Private property/casualty insurers in the United States saw their net income after taxes increase in the first quarter of 2021 from a year earlier, while their combined ratio worsened, according to a new report from Verisk, a global data analytics provider, and the American Property Casualty Insurance Association. The report was released July 26.

A month later AM Best reported in its First Look Six-Month 2021 Property/Casualty Financial Results special report that the property/casualty industry grew its net underwriting income by 28 percent in the first six months of 2021, compared with the same prior-year period.

Best’s data are derived from companies’ six-month 2021 interim statutory statements that were received as of Aug. 18, representing an estimated 97 percent of the total P/C industry’s net premiums written.

Best reported that the first-half’s 5.4 percent growth in net earned premiums and 55.3 percent decline in policyholder dividends offset increases in incurred losses and loss adjustment expenses and underwriting expenses, leading to the underwriting income increase.

The combined ratio for the first half improved by 0.8 percentage points from the first-half of 2020 to 96.9 percent with catastrophe losses representing 5.8 percentage points, compared with 6.5 percentage points in the first-half of 2020.

A 6.4 percent increase in net investment income and an additional $1.4 billion in other income, coupled with the improvement in underwriting income, drove a 14.1 percent rise in pretax operating income for the first half. A $10.4 billion increase in realized capital gains contributed to industry net income growth of 57.9 percent to $38.1 billion, AM Best reported.

Verisk on First Quarter 2021

Insurers’ net income after taxes increased to $20 billion in the first quarter of 2021 from $17.9 billion in the first quarter of 2020. Growth was fueled, in part, by an increase in realized capital gains and a modest rise in earned premiums from a year earlier.

However, insurers’ overall and underwriting profitability deteriorated. Insurers’ combined ratio worsened to 96.1 percent for the first quarter of 2021 from 94.9 percent in the first quarter of 2020. Insurers also saw a modest dip in their annualized rate of return on average policyholders’ surplus to 8.7 percent in the first quarter of 2021, from 8.8 percent a year earlier.

Events reduce underwriting gains

The first quarter of 2021 was notable for the significant catastrophe losses and loss adjustment expenses, especially from severe winter storms in Texas. Insurers experienced $16.3 billion in net catastrophe LLAE for the quarter, up sharply from $6.0 billion in the first quarter of last year.

The industry’s overall LLAE grew 5.3 percent to $111.1 billion, other underwriting expenses rose 1.3 percent to $45.7 billion, and policyholder dividends increased to $1.2 billion. With a modest 2.3 percent growth in earned premiums, insurers reported $3.3 billion in net underwriting gains for the quarter – a 46.7 percent decrease from the $6.2 billion for the first quarter of 2020. The jump in catastrophe LLAE was partially offset by a decline in other LLAE and by more favorable LLAE reserve development than in 2020, helping insurers avoid underwriting losses.

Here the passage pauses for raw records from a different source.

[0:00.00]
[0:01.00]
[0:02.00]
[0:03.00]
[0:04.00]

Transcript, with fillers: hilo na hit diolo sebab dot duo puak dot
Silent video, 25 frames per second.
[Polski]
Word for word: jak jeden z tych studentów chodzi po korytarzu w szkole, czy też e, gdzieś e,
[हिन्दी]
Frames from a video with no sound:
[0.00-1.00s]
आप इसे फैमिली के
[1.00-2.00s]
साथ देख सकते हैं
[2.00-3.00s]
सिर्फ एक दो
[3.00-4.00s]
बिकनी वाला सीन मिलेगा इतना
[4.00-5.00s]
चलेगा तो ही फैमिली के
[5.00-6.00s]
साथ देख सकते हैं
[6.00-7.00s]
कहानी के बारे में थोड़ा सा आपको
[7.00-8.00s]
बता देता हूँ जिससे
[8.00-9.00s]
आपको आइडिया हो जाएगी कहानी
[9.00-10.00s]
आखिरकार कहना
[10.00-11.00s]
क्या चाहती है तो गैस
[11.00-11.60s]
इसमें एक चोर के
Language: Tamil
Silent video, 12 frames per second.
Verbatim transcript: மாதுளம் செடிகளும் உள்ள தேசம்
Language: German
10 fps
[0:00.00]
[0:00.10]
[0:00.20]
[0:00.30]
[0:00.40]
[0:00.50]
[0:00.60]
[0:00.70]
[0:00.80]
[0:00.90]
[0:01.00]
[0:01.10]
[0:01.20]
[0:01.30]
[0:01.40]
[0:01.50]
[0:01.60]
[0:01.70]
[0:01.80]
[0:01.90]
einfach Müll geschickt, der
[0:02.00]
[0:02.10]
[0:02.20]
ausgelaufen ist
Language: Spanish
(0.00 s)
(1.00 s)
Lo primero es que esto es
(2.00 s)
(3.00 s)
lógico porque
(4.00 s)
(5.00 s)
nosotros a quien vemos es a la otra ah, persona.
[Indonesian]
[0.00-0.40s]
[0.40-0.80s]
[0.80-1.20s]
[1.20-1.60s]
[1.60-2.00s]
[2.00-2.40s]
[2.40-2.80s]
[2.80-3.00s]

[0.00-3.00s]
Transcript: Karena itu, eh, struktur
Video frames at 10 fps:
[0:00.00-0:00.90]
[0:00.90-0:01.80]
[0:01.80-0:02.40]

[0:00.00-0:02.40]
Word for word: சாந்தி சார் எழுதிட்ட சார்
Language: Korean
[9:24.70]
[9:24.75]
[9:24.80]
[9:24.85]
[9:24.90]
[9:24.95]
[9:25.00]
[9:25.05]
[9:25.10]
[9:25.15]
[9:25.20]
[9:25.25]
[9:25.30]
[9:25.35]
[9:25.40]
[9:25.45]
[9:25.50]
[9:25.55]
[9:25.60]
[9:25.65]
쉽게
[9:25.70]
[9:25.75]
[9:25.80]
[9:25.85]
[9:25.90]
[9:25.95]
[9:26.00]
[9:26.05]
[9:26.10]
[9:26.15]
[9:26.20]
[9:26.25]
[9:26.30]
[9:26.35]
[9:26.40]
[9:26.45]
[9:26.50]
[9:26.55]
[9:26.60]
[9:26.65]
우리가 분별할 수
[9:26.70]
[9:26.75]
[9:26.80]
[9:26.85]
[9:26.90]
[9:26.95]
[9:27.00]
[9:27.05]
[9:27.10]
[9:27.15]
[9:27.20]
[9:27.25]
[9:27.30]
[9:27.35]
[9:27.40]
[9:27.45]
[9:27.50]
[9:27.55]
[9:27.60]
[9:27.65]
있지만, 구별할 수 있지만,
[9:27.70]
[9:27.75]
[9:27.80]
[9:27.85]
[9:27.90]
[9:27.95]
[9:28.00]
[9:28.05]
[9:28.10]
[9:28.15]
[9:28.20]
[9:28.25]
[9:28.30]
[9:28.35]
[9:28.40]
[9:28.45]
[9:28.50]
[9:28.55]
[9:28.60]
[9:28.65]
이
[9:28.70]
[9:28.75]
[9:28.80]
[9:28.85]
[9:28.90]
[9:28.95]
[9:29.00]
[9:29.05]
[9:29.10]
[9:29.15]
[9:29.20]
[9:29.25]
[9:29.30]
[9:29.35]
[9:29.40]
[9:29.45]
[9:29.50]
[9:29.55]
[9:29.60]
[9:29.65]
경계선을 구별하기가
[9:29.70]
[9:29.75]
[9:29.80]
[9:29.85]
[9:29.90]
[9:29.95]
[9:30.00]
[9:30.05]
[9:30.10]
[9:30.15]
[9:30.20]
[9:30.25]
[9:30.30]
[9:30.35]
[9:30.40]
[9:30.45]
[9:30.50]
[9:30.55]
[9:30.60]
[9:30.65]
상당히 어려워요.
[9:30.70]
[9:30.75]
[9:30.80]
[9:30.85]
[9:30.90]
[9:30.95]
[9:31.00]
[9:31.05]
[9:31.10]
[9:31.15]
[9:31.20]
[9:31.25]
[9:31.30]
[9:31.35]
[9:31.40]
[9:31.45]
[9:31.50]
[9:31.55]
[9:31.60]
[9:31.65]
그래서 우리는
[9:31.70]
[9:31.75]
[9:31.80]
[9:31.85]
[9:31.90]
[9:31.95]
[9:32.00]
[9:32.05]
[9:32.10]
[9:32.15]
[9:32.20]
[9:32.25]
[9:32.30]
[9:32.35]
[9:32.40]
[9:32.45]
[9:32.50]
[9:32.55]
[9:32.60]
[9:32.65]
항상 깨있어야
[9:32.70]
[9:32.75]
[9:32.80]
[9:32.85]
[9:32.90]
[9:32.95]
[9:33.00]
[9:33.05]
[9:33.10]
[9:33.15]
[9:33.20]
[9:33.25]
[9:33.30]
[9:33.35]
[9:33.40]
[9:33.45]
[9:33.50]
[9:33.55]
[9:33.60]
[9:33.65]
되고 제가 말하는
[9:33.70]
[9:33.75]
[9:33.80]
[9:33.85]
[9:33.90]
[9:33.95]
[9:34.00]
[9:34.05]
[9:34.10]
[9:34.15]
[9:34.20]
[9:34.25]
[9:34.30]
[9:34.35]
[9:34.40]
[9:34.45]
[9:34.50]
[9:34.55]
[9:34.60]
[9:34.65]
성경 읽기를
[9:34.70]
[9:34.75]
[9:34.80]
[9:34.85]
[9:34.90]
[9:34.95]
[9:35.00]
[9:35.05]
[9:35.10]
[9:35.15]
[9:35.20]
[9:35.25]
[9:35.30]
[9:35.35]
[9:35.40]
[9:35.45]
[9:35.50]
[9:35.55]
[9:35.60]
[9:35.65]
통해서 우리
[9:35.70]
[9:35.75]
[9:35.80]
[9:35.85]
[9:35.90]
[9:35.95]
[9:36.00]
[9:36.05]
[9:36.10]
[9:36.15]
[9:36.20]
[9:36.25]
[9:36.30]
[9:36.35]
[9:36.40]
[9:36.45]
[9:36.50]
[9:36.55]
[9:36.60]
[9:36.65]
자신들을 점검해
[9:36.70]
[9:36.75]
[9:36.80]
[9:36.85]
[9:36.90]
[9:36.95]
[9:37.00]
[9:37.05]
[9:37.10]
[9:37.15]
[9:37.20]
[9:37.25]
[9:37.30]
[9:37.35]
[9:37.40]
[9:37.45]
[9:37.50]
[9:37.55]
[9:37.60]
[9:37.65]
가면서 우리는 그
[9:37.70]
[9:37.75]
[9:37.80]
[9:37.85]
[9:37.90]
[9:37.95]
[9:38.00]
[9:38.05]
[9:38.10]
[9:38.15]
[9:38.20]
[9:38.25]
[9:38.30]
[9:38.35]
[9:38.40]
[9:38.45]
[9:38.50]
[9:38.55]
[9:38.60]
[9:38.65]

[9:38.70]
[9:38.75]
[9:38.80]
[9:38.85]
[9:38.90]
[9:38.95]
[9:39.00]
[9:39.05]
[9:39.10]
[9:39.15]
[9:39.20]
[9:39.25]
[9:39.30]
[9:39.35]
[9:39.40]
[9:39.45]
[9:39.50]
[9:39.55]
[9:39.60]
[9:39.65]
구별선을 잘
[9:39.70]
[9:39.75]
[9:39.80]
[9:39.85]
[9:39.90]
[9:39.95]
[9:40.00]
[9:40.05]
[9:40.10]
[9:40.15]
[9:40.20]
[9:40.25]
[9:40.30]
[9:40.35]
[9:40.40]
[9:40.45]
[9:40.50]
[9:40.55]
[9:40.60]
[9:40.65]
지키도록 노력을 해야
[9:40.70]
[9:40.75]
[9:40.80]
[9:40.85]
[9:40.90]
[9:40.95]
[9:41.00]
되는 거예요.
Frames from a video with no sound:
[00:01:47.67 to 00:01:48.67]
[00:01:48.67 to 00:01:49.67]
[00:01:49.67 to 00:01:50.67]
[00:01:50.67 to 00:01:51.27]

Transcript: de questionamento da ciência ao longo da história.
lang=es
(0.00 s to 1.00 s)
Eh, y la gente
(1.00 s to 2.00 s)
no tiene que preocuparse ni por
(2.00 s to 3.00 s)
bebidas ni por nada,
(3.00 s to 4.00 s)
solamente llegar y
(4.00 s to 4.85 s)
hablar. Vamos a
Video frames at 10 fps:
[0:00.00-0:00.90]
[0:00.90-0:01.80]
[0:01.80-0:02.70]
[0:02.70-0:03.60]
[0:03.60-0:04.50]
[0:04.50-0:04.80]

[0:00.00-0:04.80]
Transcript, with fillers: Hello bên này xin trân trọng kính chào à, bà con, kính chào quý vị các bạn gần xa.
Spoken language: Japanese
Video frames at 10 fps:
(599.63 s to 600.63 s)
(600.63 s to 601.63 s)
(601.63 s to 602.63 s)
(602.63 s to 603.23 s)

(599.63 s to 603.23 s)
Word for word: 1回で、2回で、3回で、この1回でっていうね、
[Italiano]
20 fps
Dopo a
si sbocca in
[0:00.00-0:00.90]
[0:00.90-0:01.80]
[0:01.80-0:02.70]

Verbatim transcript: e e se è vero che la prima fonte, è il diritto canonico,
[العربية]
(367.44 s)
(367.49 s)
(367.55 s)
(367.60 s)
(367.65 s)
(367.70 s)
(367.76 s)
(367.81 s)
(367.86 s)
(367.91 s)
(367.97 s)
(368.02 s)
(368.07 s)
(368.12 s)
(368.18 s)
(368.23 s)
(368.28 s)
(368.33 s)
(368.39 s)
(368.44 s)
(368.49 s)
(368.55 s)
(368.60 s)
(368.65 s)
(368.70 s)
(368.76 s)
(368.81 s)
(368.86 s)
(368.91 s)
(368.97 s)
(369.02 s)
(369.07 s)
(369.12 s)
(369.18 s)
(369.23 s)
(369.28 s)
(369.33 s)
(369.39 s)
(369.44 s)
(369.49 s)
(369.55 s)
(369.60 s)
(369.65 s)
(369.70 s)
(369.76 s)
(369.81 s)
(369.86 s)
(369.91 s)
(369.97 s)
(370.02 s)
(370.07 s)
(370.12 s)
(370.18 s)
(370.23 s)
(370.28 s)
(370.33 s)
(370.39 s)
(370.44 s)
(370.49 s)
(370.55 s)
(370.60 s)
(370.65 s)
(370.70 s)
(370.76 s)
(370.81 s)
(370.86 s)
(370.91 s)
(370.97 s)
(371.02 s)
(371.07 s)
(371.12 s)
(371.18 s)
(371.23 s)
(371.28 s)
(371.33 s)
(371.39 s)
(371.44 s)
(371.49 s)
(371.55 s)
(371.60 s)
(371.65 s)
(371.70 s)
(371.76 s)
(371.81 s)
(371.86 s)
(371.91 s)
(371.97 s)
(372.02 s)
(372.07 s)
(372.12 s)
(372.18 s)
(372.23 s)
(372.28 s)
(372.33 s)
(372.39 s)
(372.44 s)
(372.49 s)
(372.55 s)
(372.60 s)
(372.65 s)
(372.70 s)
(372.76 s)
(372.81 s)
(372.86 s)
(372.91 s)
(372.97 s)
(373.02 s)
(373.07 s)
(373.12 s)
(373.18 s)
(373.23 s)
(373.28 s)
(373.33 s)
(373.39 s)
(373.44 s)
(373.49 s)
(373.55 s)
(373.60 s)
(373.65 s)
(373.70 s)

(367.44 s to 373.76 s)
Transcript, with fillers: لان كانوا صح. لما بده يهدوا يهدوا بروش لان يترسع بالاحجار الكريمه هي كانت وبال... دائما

“While the insurance industry’s net income grew significantly in the first quarter of 2021, underwriting results suffered, due in part to severe weather in Texas,” said Neil Spector, president of ISO at Verisk.

“Those catastrophe losses are a stark reminder that even as we emerge from the pandemic, challenges may lie ahead. Precision underwriting, enhanced loss controls, and comprehensive risk management and resilience strategies remain critical for insurers. Robust data and advanced analytics can be force multipliers for insurers, helping them achieve a more accurate understanding of the risk environment to support their strategic decisions,” Spector said.

“The insurance industry survived severe pandemic challenges in 2020 only to start 2021 with a record freeze in Texas, extreme tornadoes and floods, an unprecedented heatwave in the West fueling intense wildfires that are on track to exceed 2020’s record, and expectations of above-average hurricane activity this year,” said Robert Gordon, APCIA senior vice president, policy, research and international.

“Reserve releases for prior years’ business accounted for virtually all Q1 underwriting gains, while slowing premium growth was unable to keep pace with spiking losses and loss expenses. Industry statutory surplus gained significantly as investments improved in the year following the precipitous decline at the end of Q1 2020. But insurers now face significantly increasing inflationary costs, including medical care, auto repair, building materials and labor all exceeding the underlying consumer price index. Long-term pandemic liabilities are also still unclear, with continued growth in Covid variants globally and unknown medical costs for long-haul Covid victims,” Gordon said.